Nelle province di Cuneo, Cremona, Ferrara, Lecco, Mantova, Modena, Novara, Piacenza, Sondrio e Verona presso alcune ditte alimentari sono stati sequestrati oltre 15 mila kg di prodotti di gastronomia di vario genere (dolciumi, salumi, prodotti da forno, paste alimentari e prodotti lavorati) evocanti in etichetta marchi Dop e Igp senza le previste autorizzazioni. In provincia di Trento è stata individuata una frode aggravata nell'esercizio del commercio per l'illecita commercializzazione di mele con false indicazioni in etichetta.

Area Centro Italia
Il Nucleo antifrodi Carabinieri di Roma ha svolto verifiche nei settori oleario, vitivinicolo e marchi di qualità e contestato sanzioni amministrative per oltre 15mila euro. In particolare in provincia di Ancona a un'azienda vitivinicola sono state contestate sanzioni amministrative per aver commercializzato vino imbottigliato con etichettatura irregolare. In provincia di Arezzo a un oleificio sono state contestate violazioni relative alla classificazione e vendita degli oli di oliva per aver commercializzato olio vergine di oliva
indicato come 'extra vergine”.

In provincia di Macerata a una società di trasformazione di prodotti Iattiero-caseari sono state contestate violazioni amministrative per aver evocato sui prodotti marchi Dop e Igp senza le previste autorizzazioni.

Area Sud Italia
Il Nucleo Antifrodi Carabinieri di Salerno ha svolto verifiche nei settori oleario, vitivinicolo, ortofrutta e conserviero. Sequestrati prodotti vitivinicoli, oleari e ortofrutticoli per un valore di oltre 95mila euro e contestate sanzioni amministrative per 23mila euro.

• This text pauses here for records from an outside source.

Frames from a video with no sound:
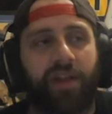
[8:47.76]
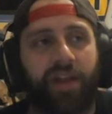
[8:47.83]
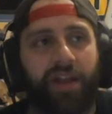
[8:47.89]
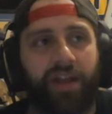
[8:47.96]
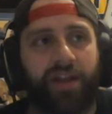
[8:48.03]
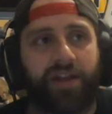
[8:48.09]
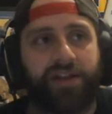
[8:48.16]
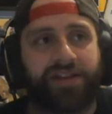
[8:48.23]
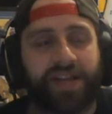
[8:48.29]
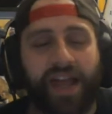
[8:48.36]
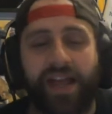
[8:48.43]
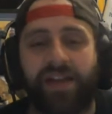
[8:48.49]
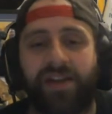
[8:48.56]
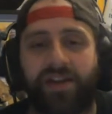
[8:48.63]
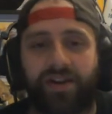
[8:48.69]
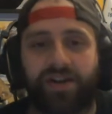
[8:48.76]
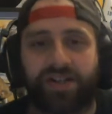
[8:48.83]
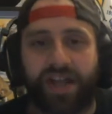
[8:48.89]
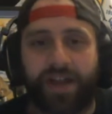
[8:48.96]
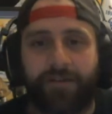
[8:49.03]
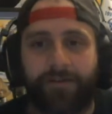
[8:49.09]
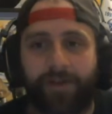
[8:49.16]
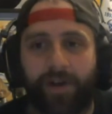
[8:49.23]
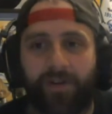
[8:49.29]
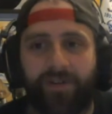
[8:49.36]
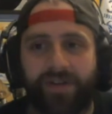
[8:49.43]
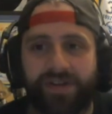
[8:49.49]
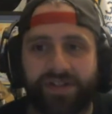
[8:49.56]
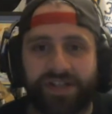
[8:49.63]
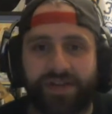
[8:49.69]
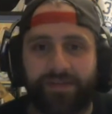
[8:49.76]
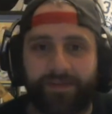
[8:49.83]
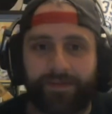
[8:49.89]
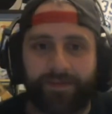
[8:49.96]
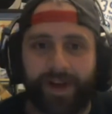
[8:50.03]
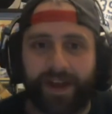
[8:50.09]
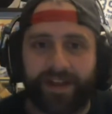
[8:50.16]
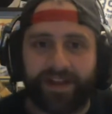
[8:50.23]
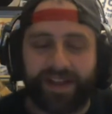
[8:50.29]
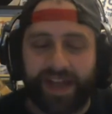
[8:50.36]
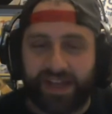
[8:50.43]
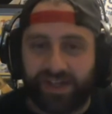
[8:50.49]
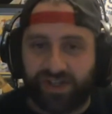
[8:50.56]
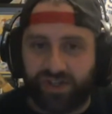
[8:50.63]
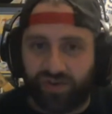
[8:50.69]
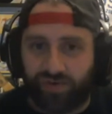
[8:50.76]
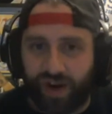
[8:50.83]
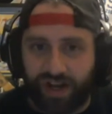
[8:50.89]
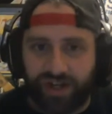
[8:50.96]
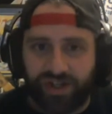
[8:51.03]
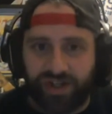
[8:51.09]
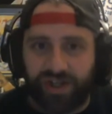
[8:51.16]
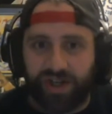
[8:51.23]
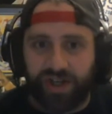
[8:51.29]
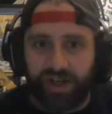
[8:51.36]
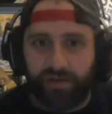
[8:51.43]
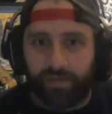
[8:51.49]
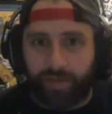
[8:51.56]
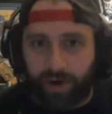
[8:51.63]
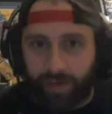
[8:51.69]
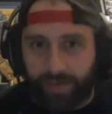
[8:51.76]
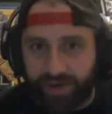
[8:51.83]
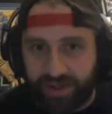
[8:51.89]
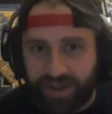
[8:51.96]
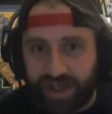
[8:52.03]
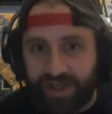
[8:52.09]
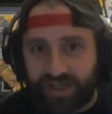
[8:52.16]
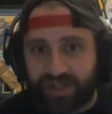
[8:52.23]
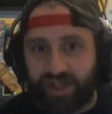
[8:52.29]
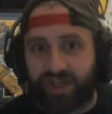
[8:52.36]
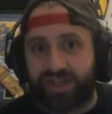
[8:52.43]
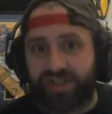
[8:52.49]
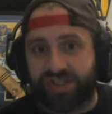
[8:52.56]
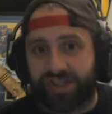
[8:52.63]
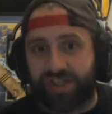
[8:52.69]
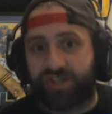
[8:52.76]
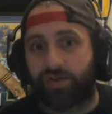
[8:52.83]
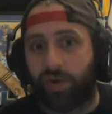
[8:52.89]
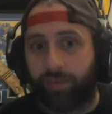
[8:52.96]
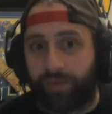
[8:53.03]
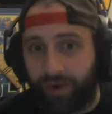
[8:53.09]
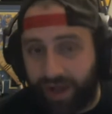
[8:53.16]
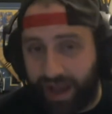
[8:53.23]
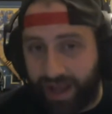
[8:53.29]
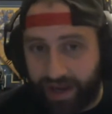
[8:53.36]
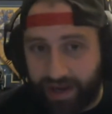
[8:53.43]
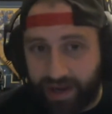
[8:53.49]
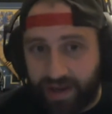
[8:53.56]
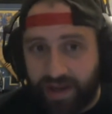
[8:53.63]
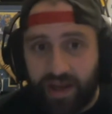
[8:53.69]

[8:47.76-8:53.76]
in 10 years, I felt this team finally has direction and purpose and is going to stick to a plan.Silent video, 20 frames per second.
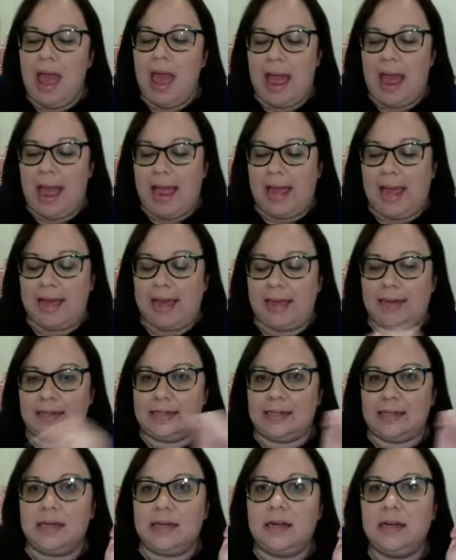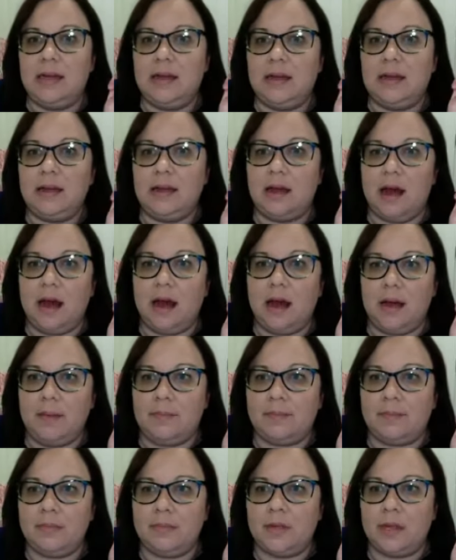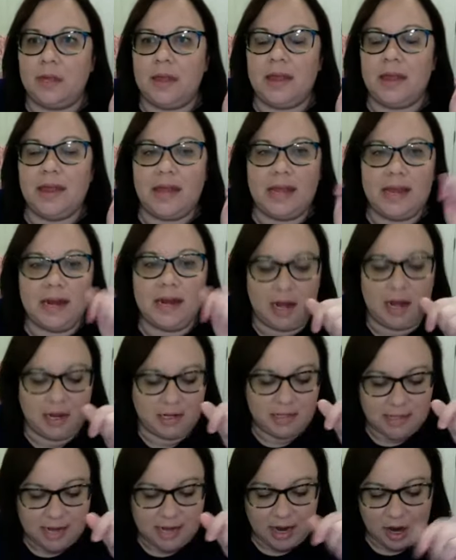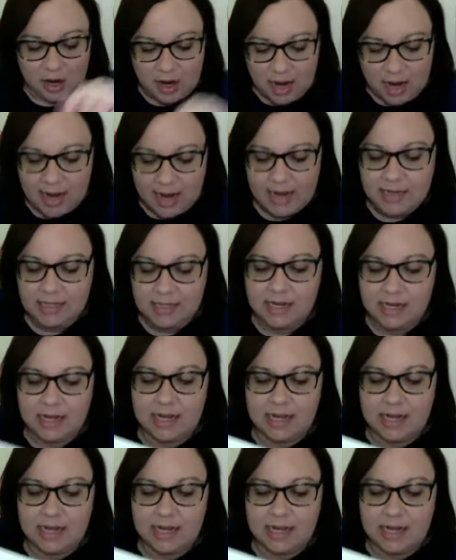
And um, then I'll say, all right,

In particolare in provincia di Foggia, presso un oleificio sono stati sequestrati 1.300 kg di olio extravergine di oliva riscontrando irregolarità sulle indicazioni di tracciabilità che hanno evidenziato dubbi sulla qualità del prodotto. Nelle province di Bari e Potenza presso aziende vitivinicole sono state contestate sanzioni amministrative per irregolarità sulla tenuta dei registri di giacenza del vino. In provincia di Salerno presso un'azienda sono stati sequestrati prodotti ortofrutticoli per violazioni alla normativa sulla rintracciabilità. In provincia di Napoli, presso una ditta conserviera sono state sequestrate 43 tonnellate di pomodoro in conserva per frode in commercio, riscontrando irregolarità sulle indicazioni di tracciabilità nei lotti di produzione in cui le date di validità del prodotto erano prossime alla scadenza.